### EXERCISE PROMPT
From the entries below, write out exactly the lines between the line holding "Frames from a" and the line holding "Lip reading: So", inclusive, excluding any pictures.

:: DATA TO USE ::

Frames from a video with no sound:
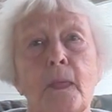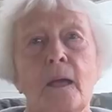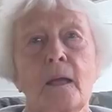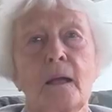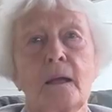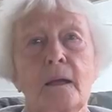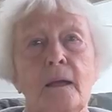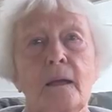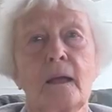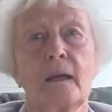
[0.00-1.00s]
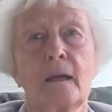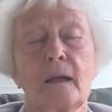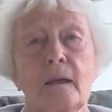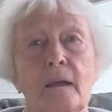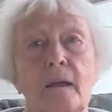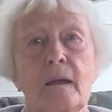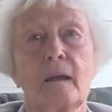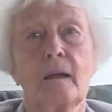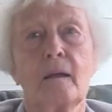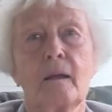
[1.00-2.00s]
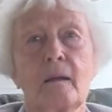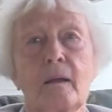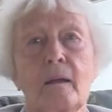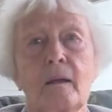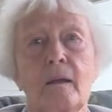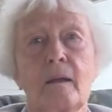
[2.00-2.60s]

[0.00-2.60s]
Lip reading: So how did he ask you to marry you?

:::
:: DATA TO USE ::

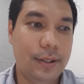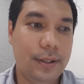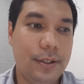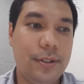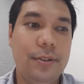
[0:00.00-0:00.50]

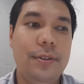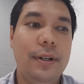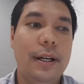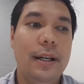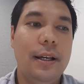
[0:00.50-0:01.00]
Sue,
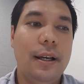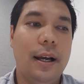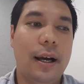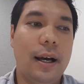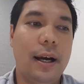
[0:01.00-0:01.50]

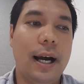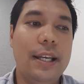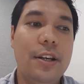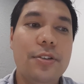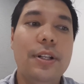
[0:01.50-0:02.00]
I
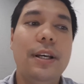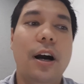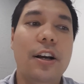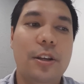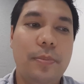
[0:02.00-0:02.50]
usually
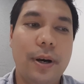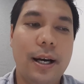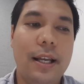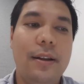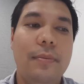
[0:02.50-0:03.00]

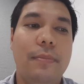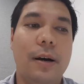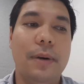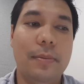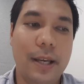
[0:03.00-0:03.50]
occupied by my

:::
:: DATA TO USE ::

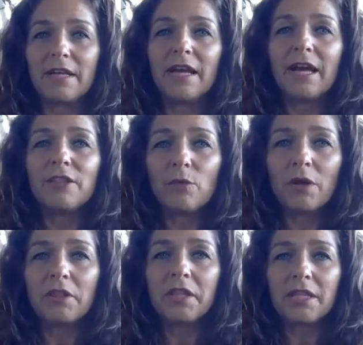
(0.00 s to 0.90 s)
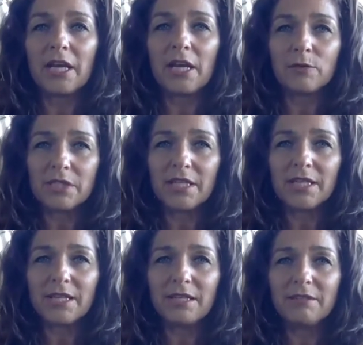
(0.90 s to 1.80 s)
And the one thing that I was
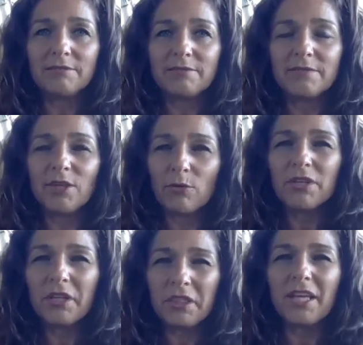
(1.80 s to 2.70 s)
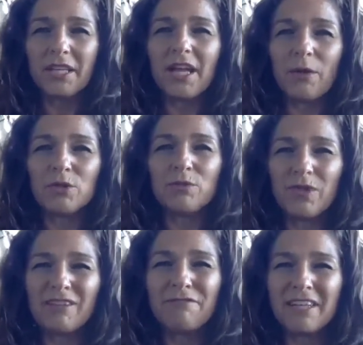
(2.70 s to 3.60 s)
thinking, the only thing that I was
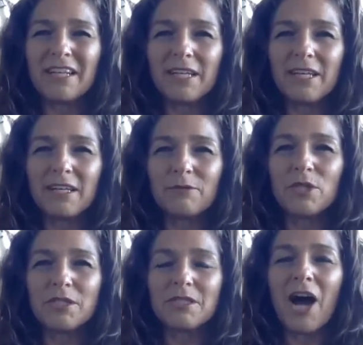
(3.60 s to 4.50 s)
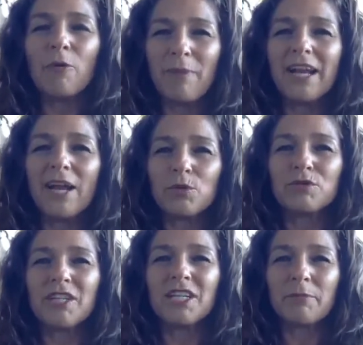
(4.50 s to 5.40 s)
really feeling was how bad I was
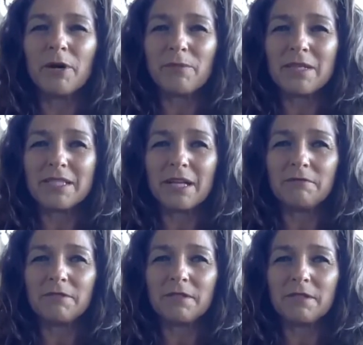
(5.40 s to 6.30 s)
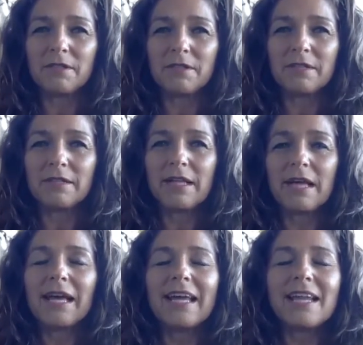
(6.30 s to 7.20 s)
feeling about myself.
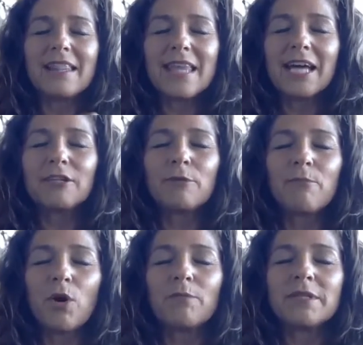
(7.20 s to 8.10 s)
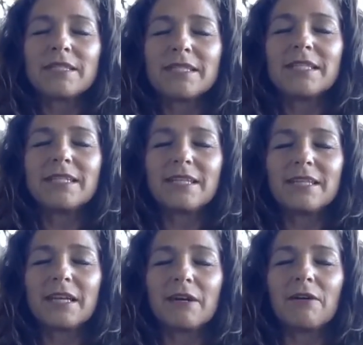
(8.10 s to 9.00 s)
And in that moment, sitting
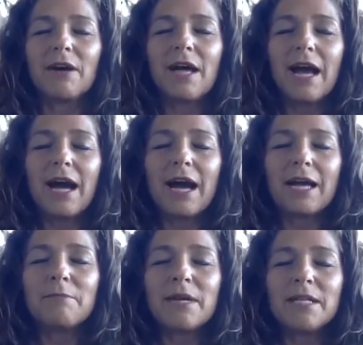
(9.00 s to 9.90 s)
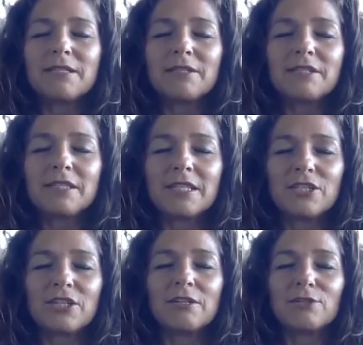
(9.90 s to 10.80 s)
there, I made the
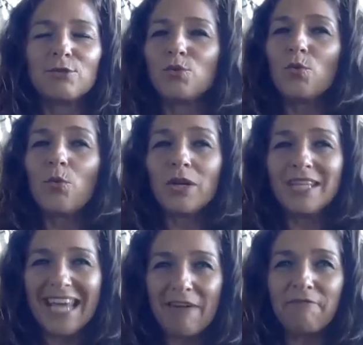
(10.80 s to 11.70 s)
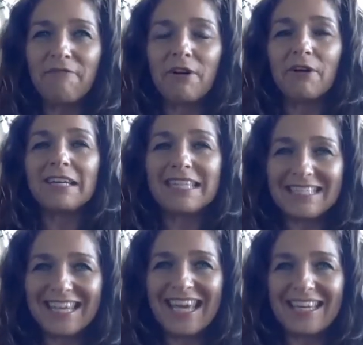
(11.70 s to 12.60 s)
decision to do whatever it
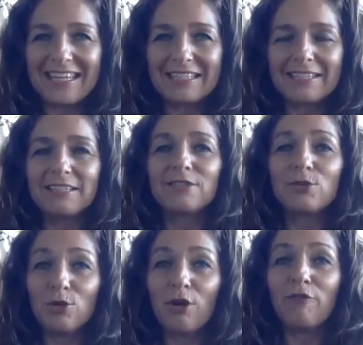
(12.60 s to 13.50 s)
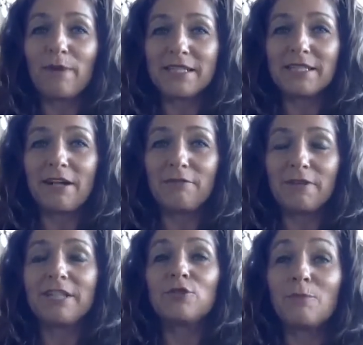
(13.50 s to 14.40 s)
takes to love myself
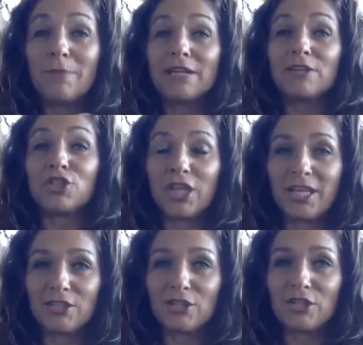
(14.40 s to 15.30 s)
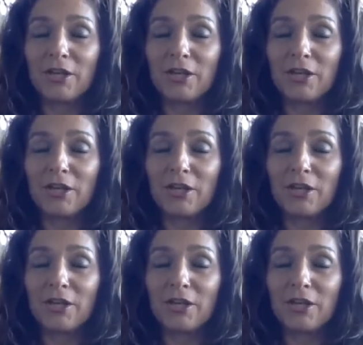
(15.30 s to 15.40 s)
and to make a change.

:::

### ANSWER AREA
Frames from a video with no sound:
[0.00-1.00s]
[1.00-2.00s]
[2.00-2.60s]

[0.00-2.60s]
Lip reading: So how did he ask you to marry you?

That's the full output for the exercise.